Nous sommes occupés du présent. Nous n’avons pas attendu. Nous avons passé des heures sur des ronds-points, de la rocade à l’arc de triomphe, à réclamer une plus juste redistribution des richesses. Nous avons marché et chômé pour assurer leur repos à nos aîné.es. Puis, alors que la peste faisait rage, nous avons enseigné et soigné, nous avons livré, conduit, nourri. Nous avons occupé des petits jardins pour tâcher de les sauver du grand béton qui asphyxie le monde. Nous avons conduit des trains, ouvert des crèches, construit des fêtes. Nous avons montré à lire aux enfants, apporté de la lessive à la voisine qui ne s’en sort pas, donné un lit à l’étranger qu’on pourchasse, nous avons pris soin de ceux qu’on avait autour, autant qu’on pouvait, nous avons partagé des jours et des nuits. Nous savons ce dont nous avons besoin.

Nous voyons ceux qui sont trop faibles ou trop seuls ou trop tristes ou trop peureux ou trop rageux tomber dans le piège des fables. Rien n’est pire en politique que les fables. Pris au piège, ils rêvent d’échafauds en fumant des houkas, haïssent le mouvement qui déplace les lignes. Ils parlent pureté, invasion, remplacement et nous voyons bien qu’ils sont pris dans un cauchemar dont la réalité a fait le lit – moins de savoirs, moins d’épaules sur lesquelles appuyer la main qui tremble, moins d’espace où rencontrer quelqu’un d’autre que soi. Pauvres d’eux. Nous les combattons sans haine et sans pitié. Nous savons que la politique, la vraie, la vie de la cité, se passe de fables. Les fables sont bonnes pour le futur. Le présent ne s’en nourrit pas. Le présent se nourrit du réel, et il prépare ce qui existera.
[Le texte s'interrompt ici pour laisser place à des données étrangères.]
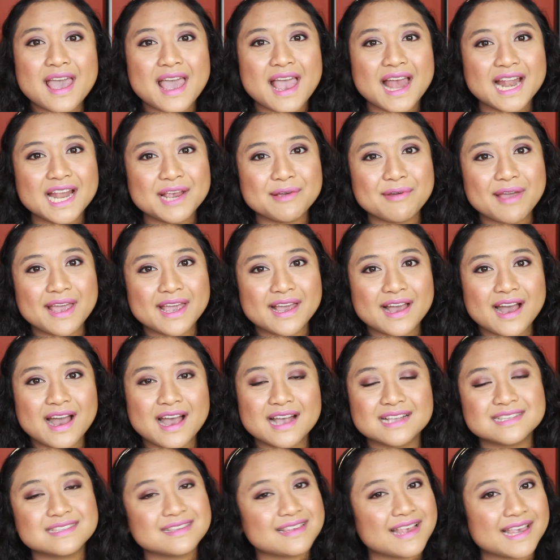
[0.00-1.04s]
Anyway
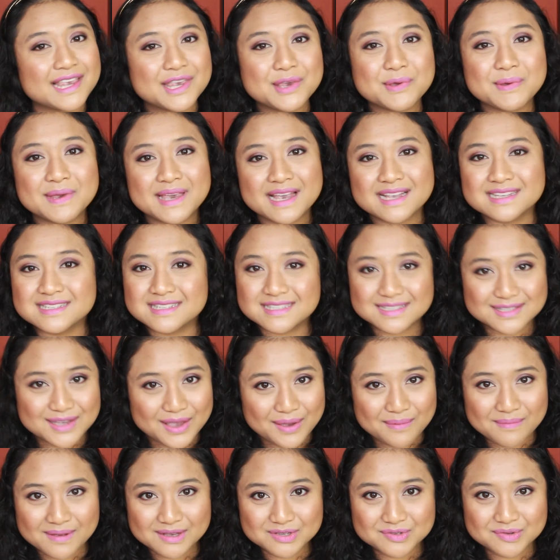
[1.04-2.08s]
guys, thank you again
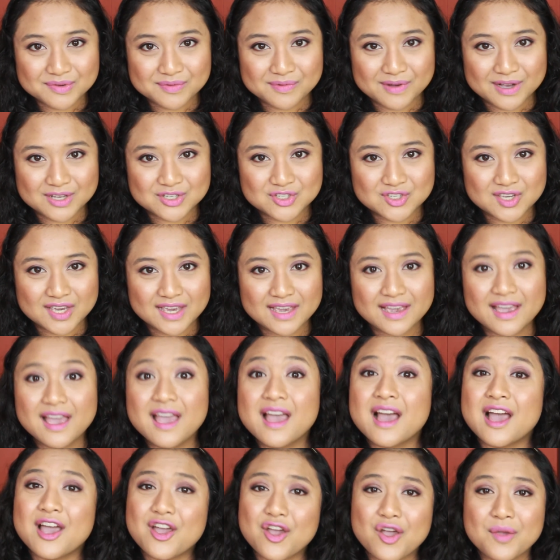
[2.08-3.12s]
so much for watching.
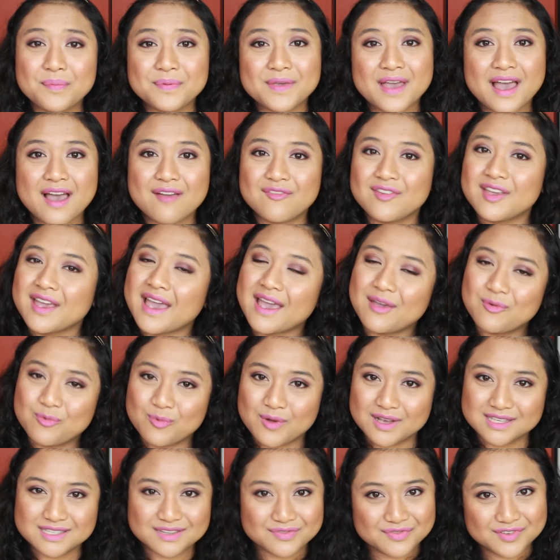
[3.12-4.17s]
I hope you're having a
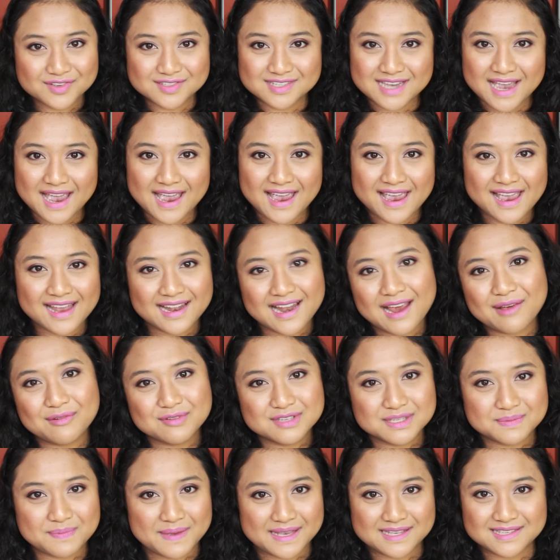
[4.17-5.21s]
wonderful day, and I will
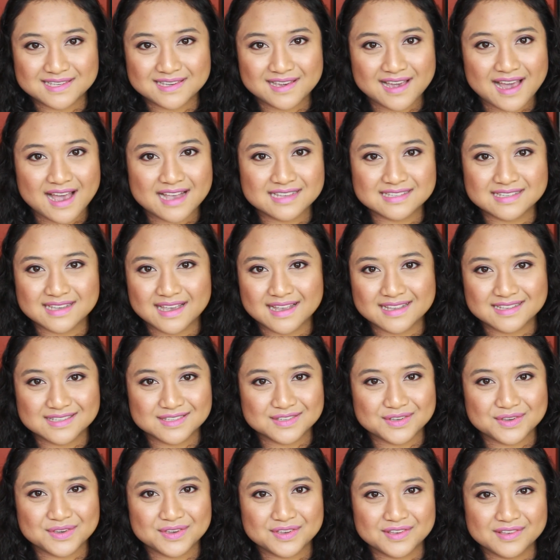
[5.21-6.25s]
speak to you guys again
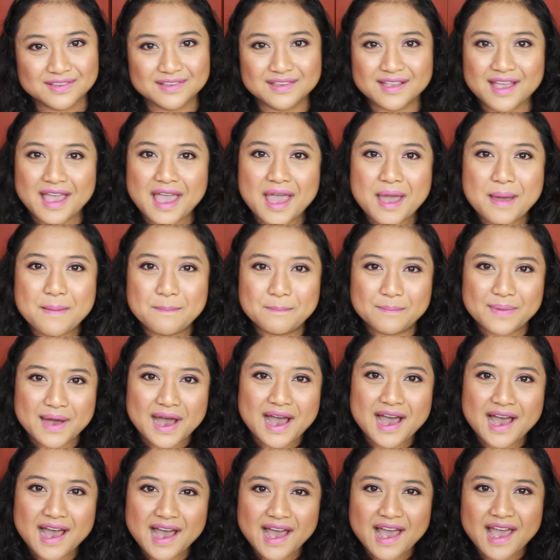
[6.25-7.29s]
soon.
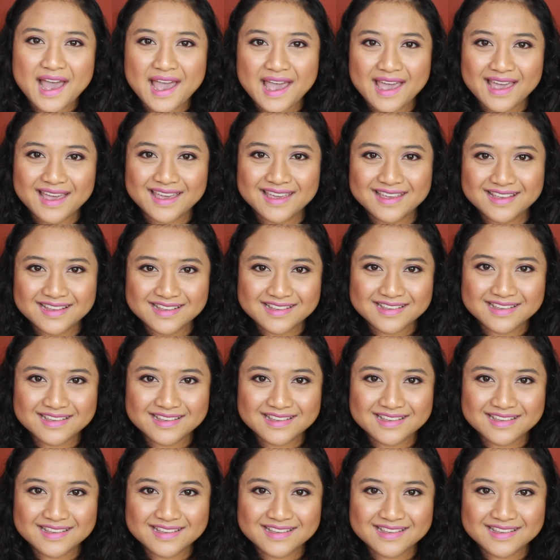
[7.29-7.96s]
Bye!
ESTRAGON (inquiet). – Et nous ?
VLADIMIR. – Plaît-il ?
ESTRAGON. – Je dis, Et nous ?
VLADIMIR. – Je ne comprends pas.
ESTRAGON. – Quel est notre rôle là-dedans?
VLADIMIR. – Notre rôle?

C’est pourquoi nous n’attendons rien. Celles et ceux d’entre nous qui ont le goût du vote iront voter pour le programme où les engagements vont vers les besoins communs de ceux qui savent être frères. Ce programme existe, et nous n’avons pas besoin d’être en amour pour un candidat pour le dire : aider la jeunesse à devenir adulte, cultiver ce nous que nous formons avec nos origines multiples et notre présence commune, prendre soin des malades, protéger les faibles et contenir l’égoïsme qui guette les forts, pour que la richesse soit en partage. Les autres d’entre nous que ce jeu ne convainc pas continueront à ne pas attendre : à se lever chaque matin en se souvenant de ces mêmes besoins communs : le partage, le savoir, le soin, le jardin, la justice et le repos. Agir pour cela, le réaliser un peu, chaque jour : voilà de quoi occuper des siècles de présent, et les humains que nous sommes. Sans attendre.

Fanny Taillandier

Dernier titre paru : Farouches, Seuil, « Fiction & Cie », 2021

Les citations qui ponctuent le texte sont issues de En attendant Godot, de Samuel Beckett.